§ **Work instructions**:
Nothing but the lines below from the one holding "[00:29:07.87]" up to and including the one holding "Transcript: You know, the" should be copied, exactly and without pictures.

---

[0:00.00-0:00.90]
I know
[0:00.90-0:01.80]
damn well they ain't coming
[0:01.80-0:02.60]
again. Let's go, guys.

---

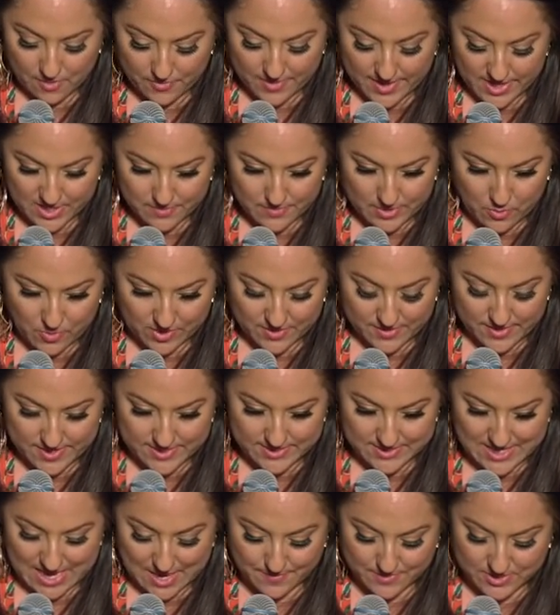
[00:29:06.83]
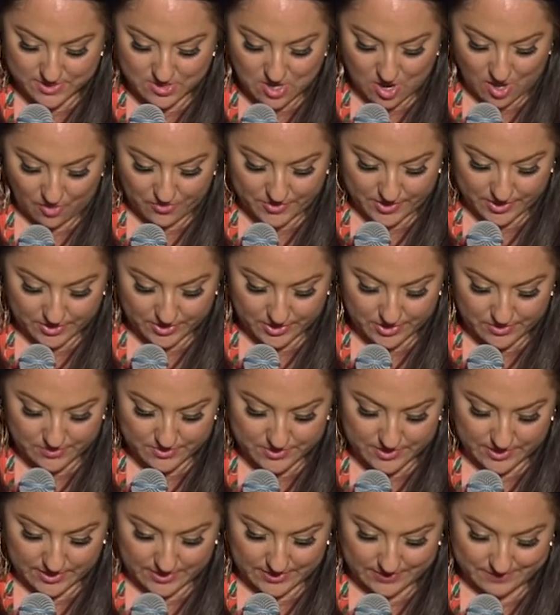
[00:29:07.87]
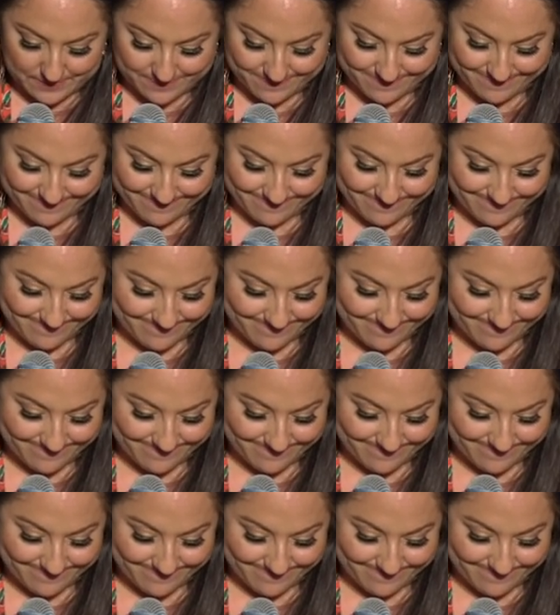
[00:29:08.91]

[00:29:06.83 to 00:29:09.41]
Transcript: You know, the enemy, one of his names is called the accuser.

---

§ **Task solution**:
[00:29:07.87]
[00:29:08.91]

[00:29:06.83 to 00:29:09.41]
Transcript: You know, the enemy, one of his names is called the accuser.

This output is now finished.